All versions of Samba prior to 4.15.5 are vulnerable to a malicious client using a server symlink to determine if a file or directory exists in an area of the server file system not exported under the share definition. SMB1 with unix extensions has to be enabled in order for this attack to succeed.
This vulnerability carries a MEDIUM severity rating with a CVSS v3.1 score of 4.3, indicating it can be exploited remotely over the network with relatively low complexity without requiring user interaction requiring only low-level privileges . The vulnerability impacts limited data confidentiality, for affected systems. Impacting 3 products from samba, from redhat, from fedoraproject organizations running these solutions should prioritize assessment and patching.

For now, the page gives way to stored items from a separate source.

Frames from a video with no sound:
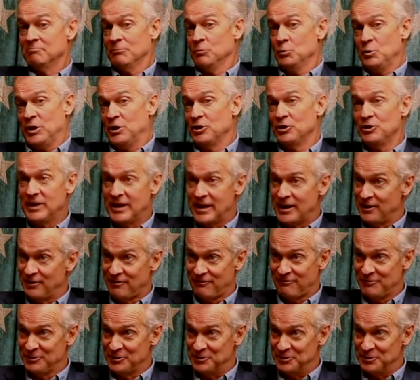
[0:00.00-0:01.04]
we couldn't get any
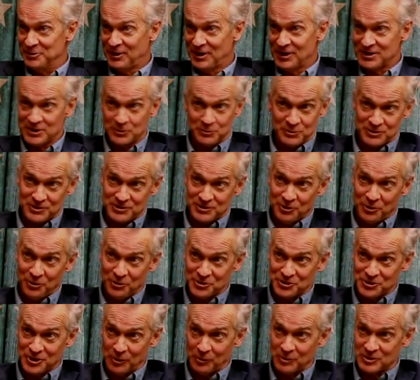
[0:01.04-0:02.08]
food because it was the whole
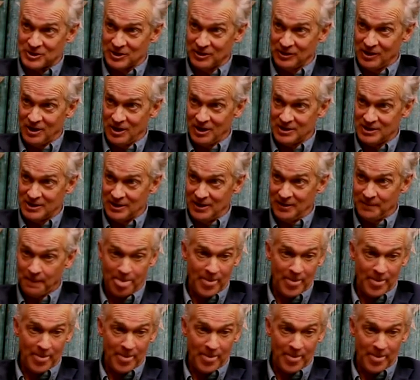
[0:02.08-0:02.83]
city was in lockdown.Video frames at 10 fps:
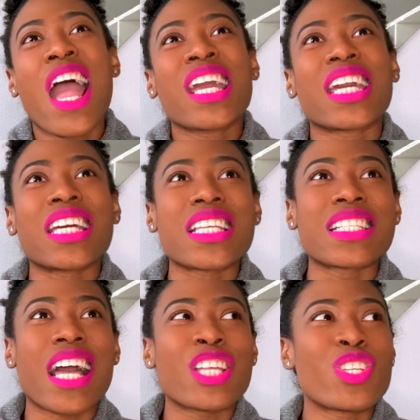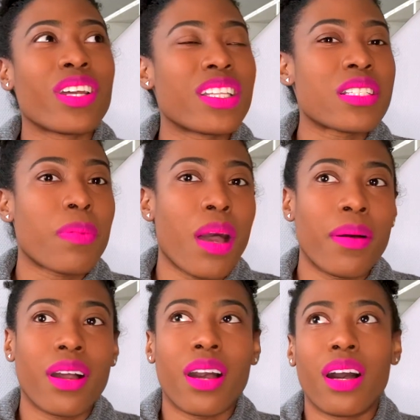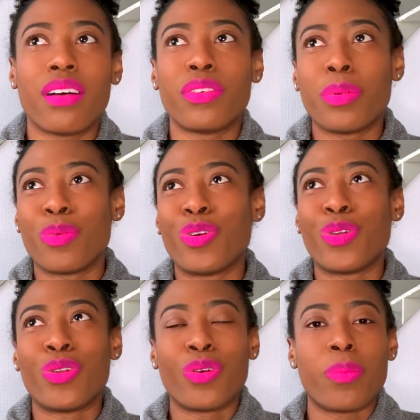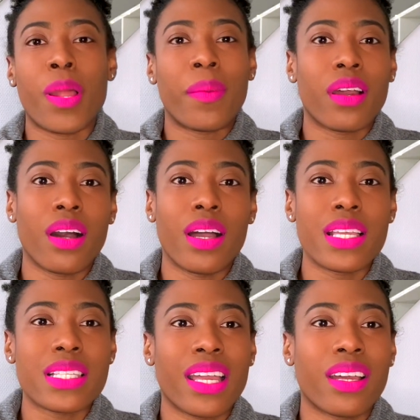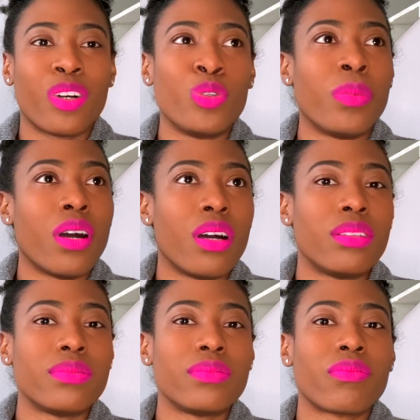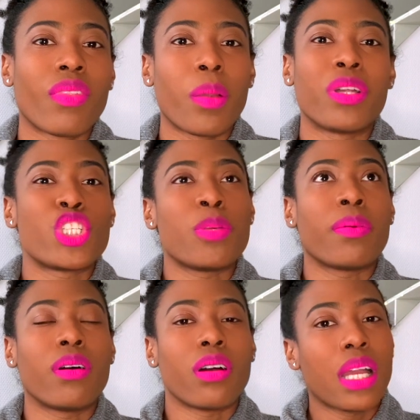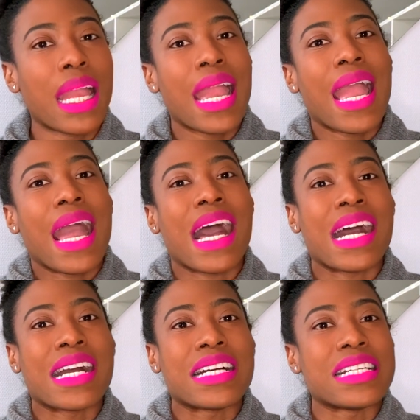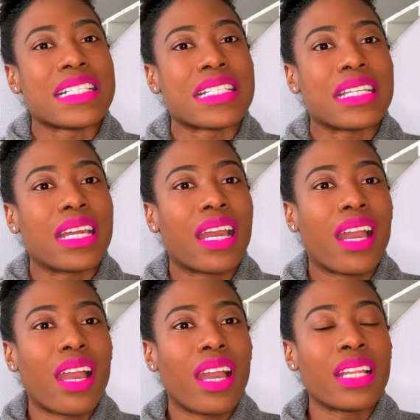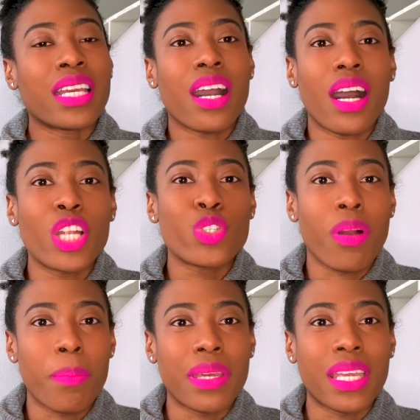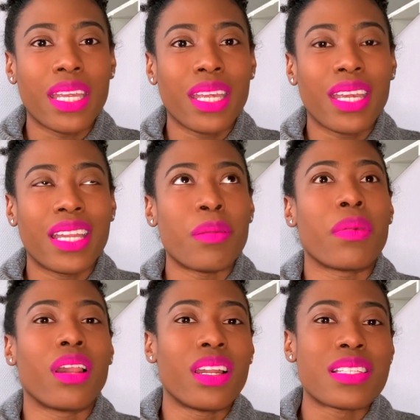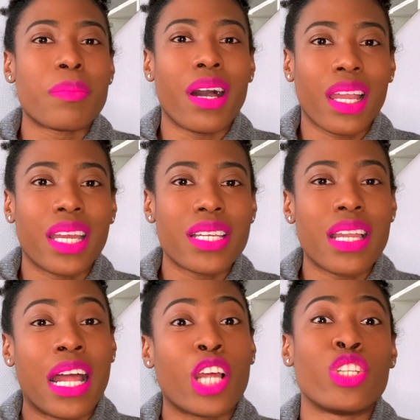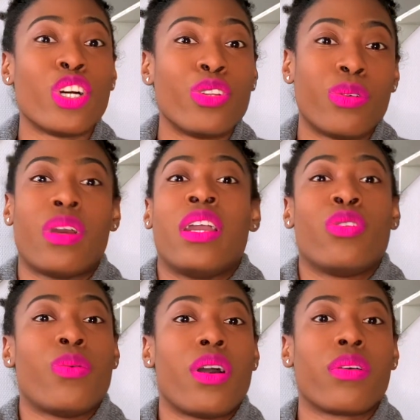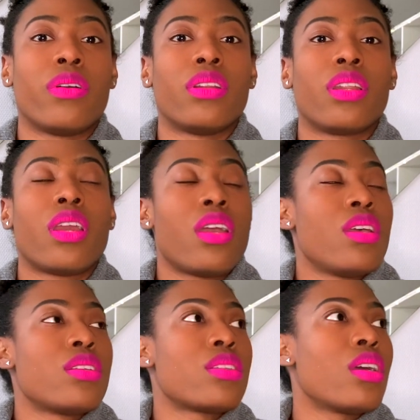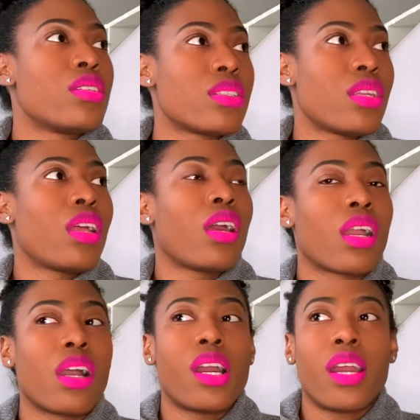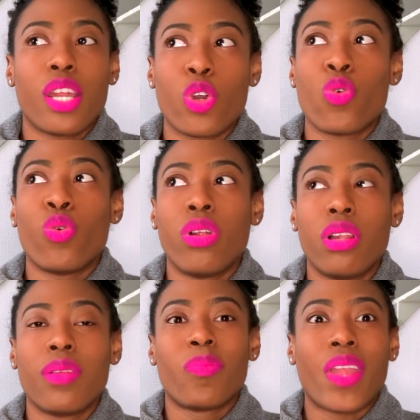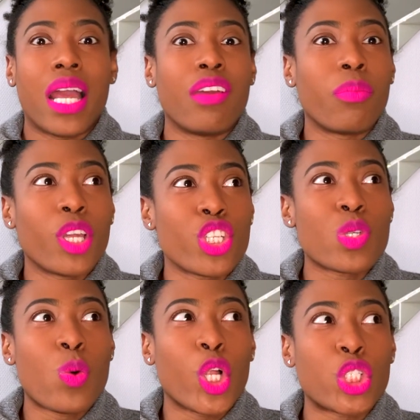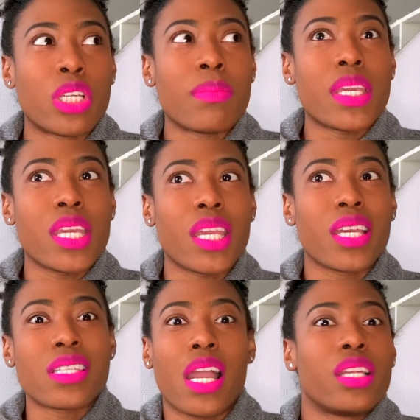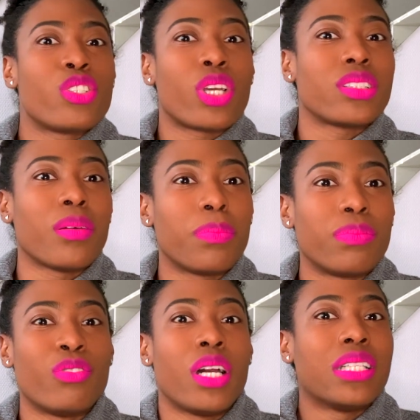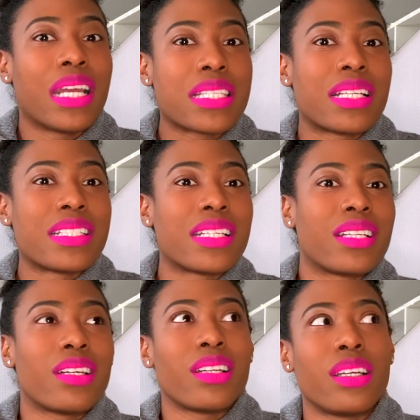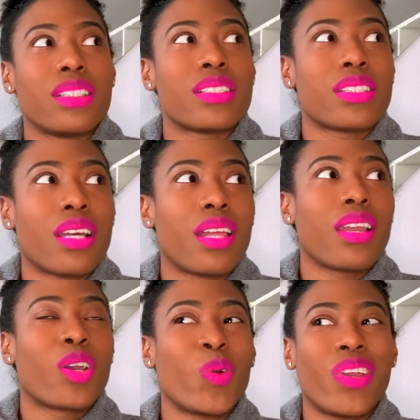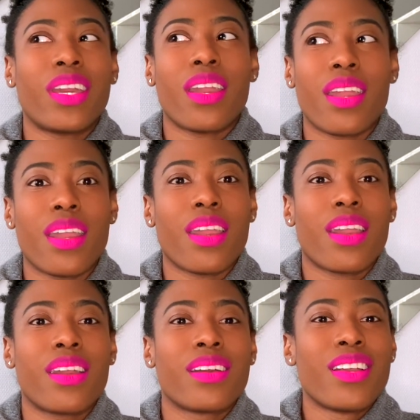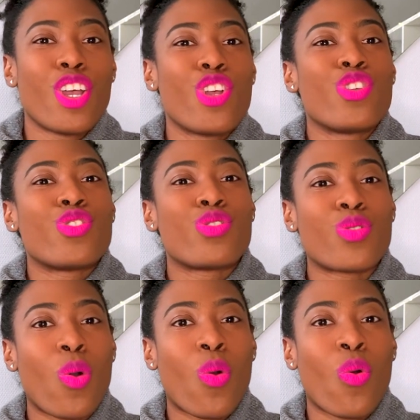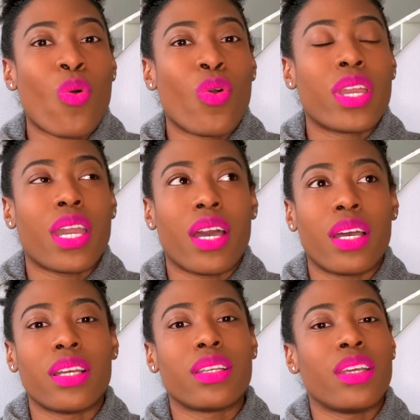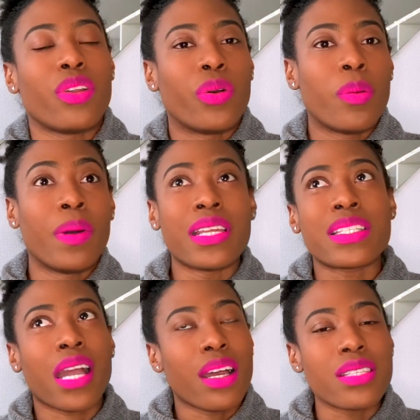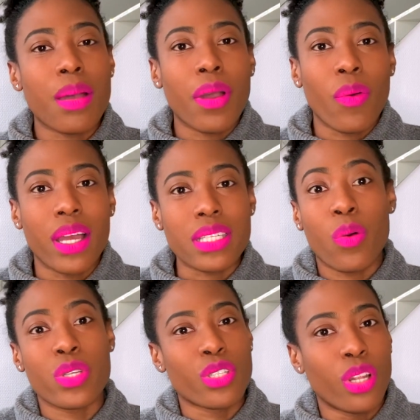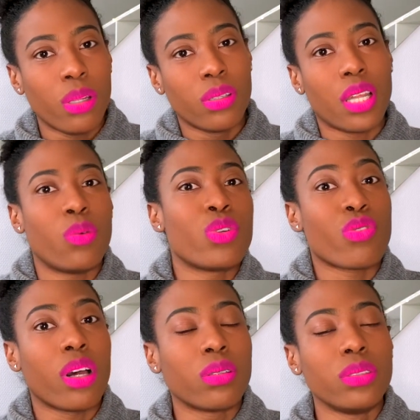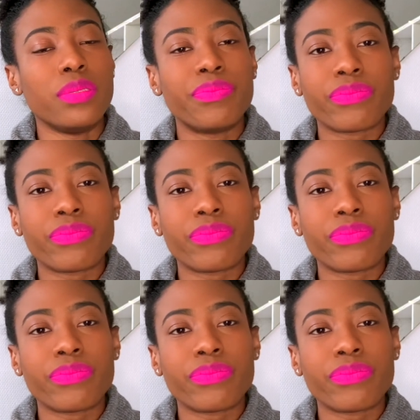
I took this BlaBlaCar. For people who don't know, BlaBlaCar is like a Uber but cheaper, and the car dropped me in the middle of this market, and I know where I'm going. So I just there like, all right, cool. And everybody just watching me because I dress up real nice on thing now. I just there like, okay. So yeah, you know, but the second time I went, I wasn't alone. I was real cool.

Reported in 2022, this vulnerability emerged during an era marked by increased sophistication in supply chain attacks, cloud infrastructure vulnerabilities, and software-as-a-service (SaaS) security challenges. Security practices during this period emphasized zero-trust architectures, container security, and API protection.
2022-02-21T18:15:08.493
2024-11-21T06:30:25.493
Modified
CVSSv3.1: 4.3 (MEDIUM)
AV:N/AC:M/Au:S/C:P/I:N/A:N
6.8
2.9
| Type | Vendor | Product | Version/Range | Vulnerable? |
|---|---|---|---|---|
| Application | samba | samba | < 4.15.5 | Yes |
| Application | redhat | storage | 3.0 | Yes |
| Operating System | fedoraproject | fedora | 34 | Yes |
| Operating System | fedoraproject | fedora | 35 | Yes |
SecUtils normalizes and enriches National Vulnerability Database (NVD) records by standardizing vendor and product identifiers, aggregating vulnerability metadata from both NVD and MITRE sources, and providing structured context for security teams. For samba's affected products, we extract Common Platform Enumeration (CPE) data, Common Weakness Enumeration (CWE) classifications, CVSS severity metrics, and reference data to enable rapid vulnerability prioritization and asset correlation. This record contains no exploit code, proof-of-concept instructions, or attack methodologies—only defensive intelligence necessary for patch management, risk assessment, and security operations.